__ACTION ITEM__
Exactly what is written in the records below should be returned, minus the images.

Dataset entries
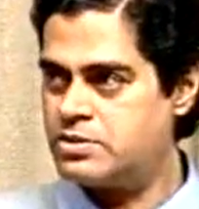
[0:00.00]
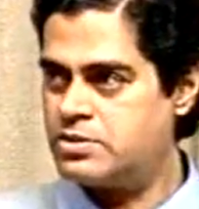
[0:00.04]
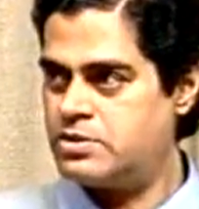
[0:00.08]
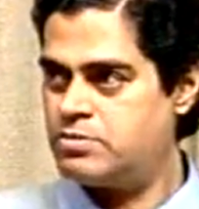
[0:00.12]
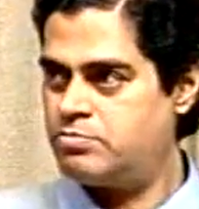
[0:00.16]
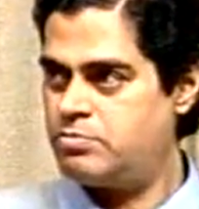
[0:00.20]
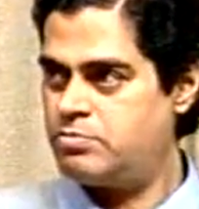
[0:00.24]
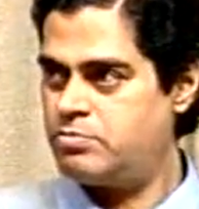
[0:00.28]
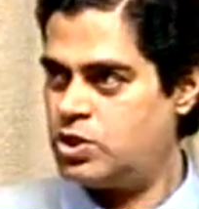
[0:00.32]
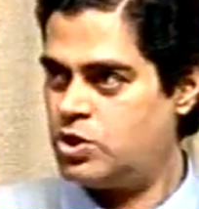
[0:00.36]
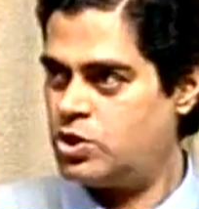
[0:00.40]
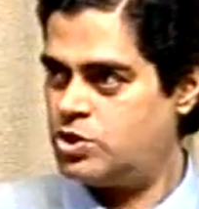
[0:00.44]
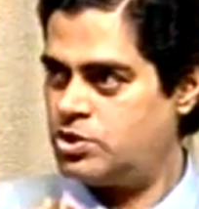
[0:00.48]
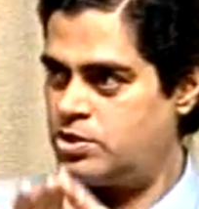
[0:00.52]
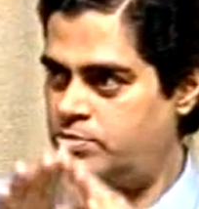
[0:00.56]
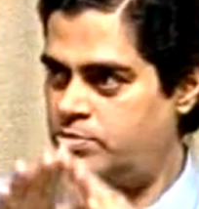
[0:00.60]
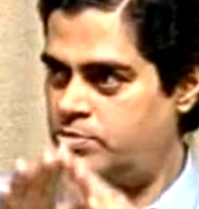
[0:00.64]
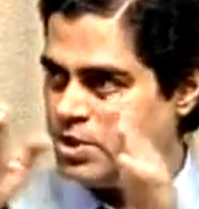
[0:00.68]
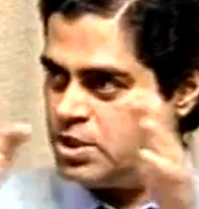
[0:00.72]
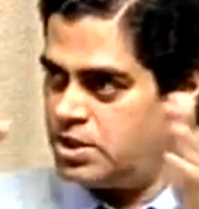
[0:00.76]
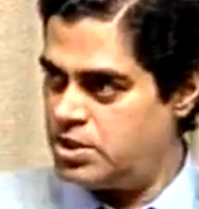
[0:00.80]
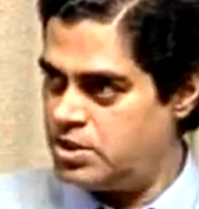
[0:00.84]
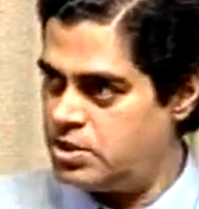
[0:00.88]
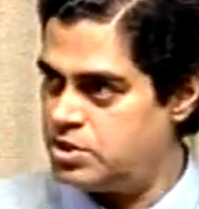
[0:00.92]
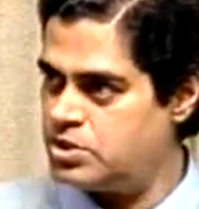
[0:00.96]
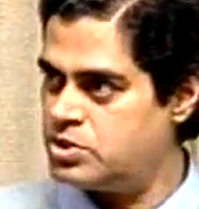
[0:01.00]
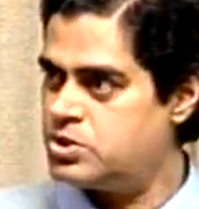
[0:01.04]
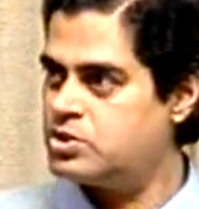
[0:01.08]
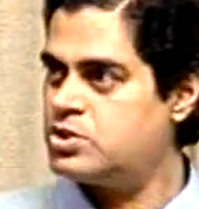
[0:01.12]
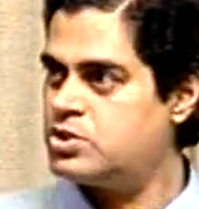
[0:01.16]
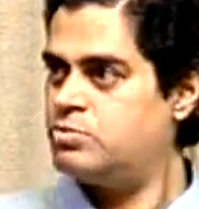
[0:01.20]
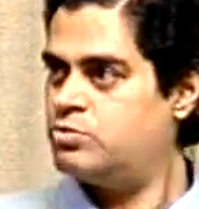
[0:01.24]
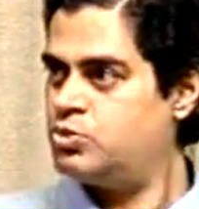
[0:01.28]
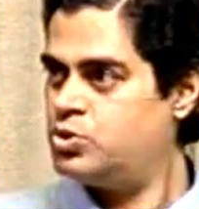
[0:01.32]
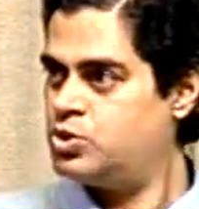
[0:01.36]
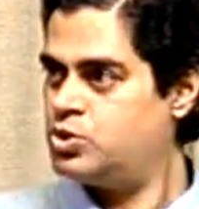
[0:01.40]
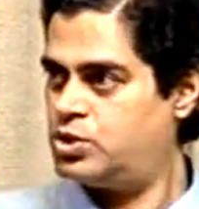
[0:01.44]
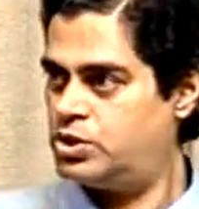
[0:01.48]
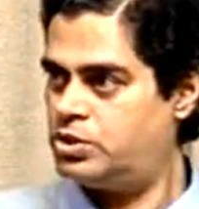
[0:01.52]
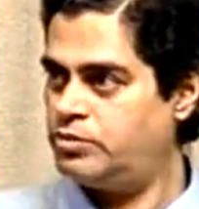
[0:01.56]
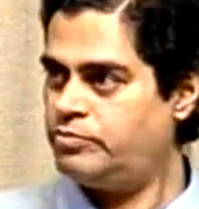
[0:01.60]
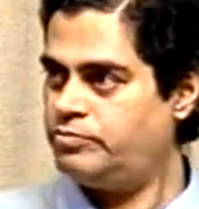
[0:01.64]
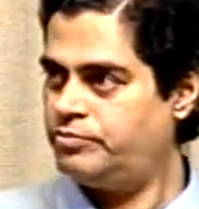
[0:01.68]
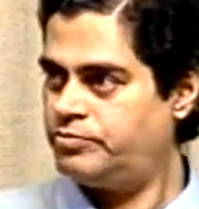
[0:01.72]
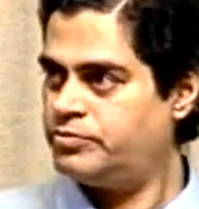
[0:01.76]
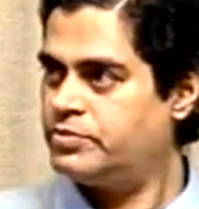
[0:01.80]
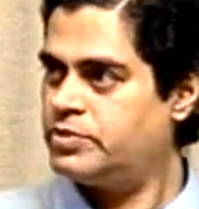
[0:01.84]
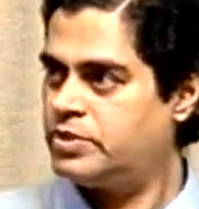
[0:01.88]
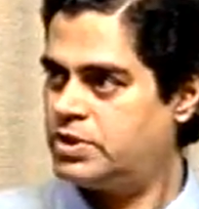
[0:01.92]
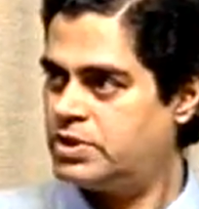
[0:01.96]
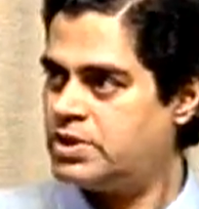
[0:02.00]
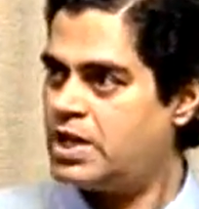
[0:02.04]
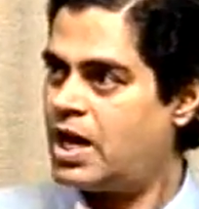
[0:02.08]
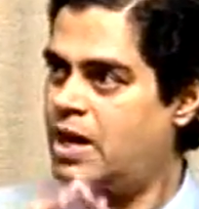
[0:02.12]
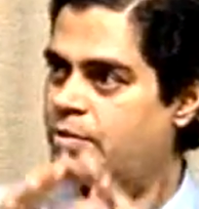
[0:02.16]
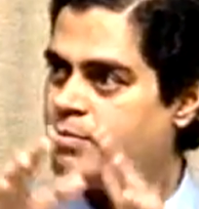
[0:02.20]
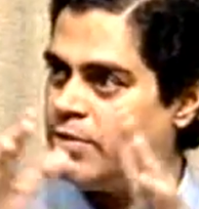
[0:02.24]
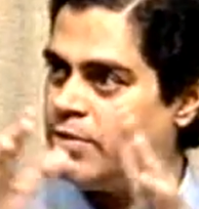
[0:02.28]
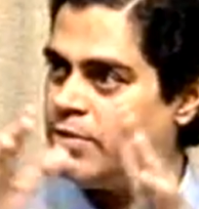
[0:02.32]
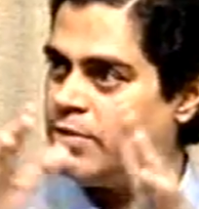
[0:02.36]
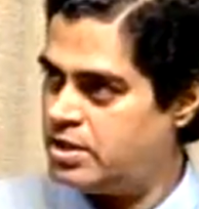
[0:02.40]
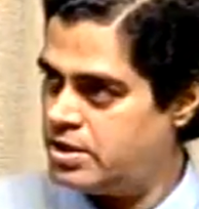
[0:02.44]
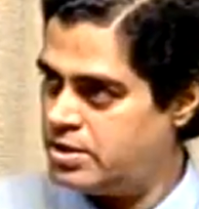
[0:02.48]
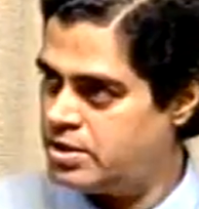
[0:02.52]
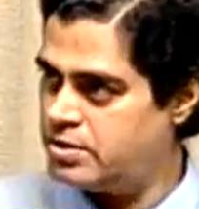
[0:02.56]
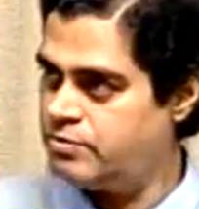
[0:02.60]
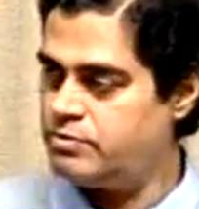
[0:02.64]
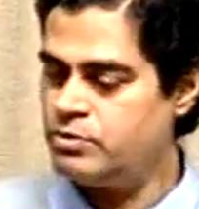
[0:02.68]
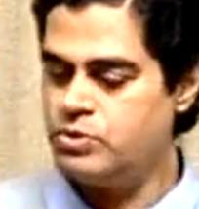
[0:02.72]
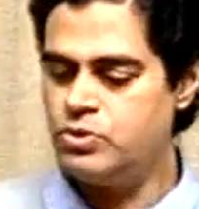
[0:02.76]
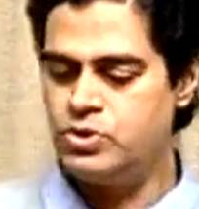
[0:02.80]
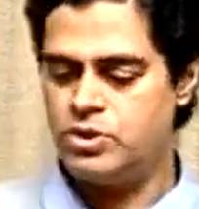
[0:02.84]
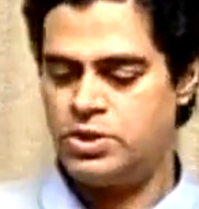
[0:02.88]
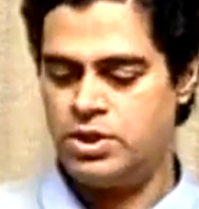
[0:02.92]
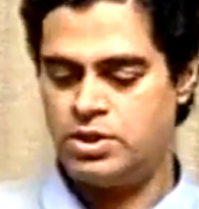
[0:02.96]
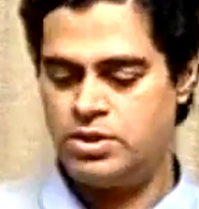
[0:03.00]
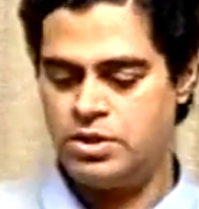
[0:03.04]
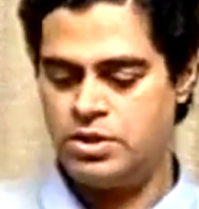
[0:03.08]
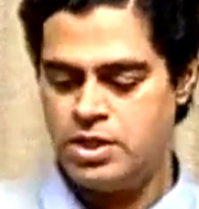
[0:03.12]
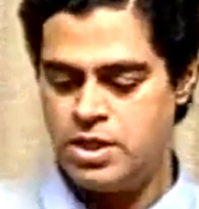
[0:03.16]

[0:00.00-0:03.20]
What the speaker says: because of the redistribution, thermal diffusion,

__EXERCISE OUTPUT__
[0:00.00]
[0:00.04]
[0:00.08]
[0:00.12]
[0:00.16]
[0:00.20]
[0:00.24]
[0:00.28]
[0:00.32]
[0:00.36]
[0:00.40]
[0:00.44]
[0:00.48]
[0:00.52]
[0:00.56]
[0:00.60]
[0:00.64]
[0:00.68]
[0:00.72]
[0:00.76]
[0:00.80]
[0:00.84]
[0:00.88]
[0:00.92]
[0:00.96]
[0:01.00]
[0:01.04]
[0:01.08]
[0:01.12]
[0:01.16]
[0:01.20]
[0:01.24]
[0:01.28]
[0:01.32]
[0:01.36]
[0:01.40]
[0:01.44]
[0:01.48]
[0:01.52]
[0:01.56]
[0:01.60]
[0:01.64]
[0:01.68]
[0:01.72]
[0:01.76]
[0:01.80]
[0:01.84]
[0:01.88]
[0:01.92]
[0:01.96]
[0:02.00]
[0:02.04]
[0:02.08]
[0:02.12]
[0:02.16]
[0:02.20]
[0:02.24]
[0:02.28]
[0:02.32]
[0:02.36]
[0:02.40]
[0:02.44]
[0:02.48]
[0:02.52]
[0:02.56]
[0:02.60]
[0:02.64]
[0:02.68]
[0:02.72]
[0:02.76]
[0:02.80]
[0:02.84]
[0:02.88]
[0:02.92]
[0:02.96]
[0:03.00]
[0:03.04]
[0:03.08]
[0:03.12]
[0:03.16]

[0:00.00-0:03.20]
What the speaker says: because of the redistribution, thermal diffusion,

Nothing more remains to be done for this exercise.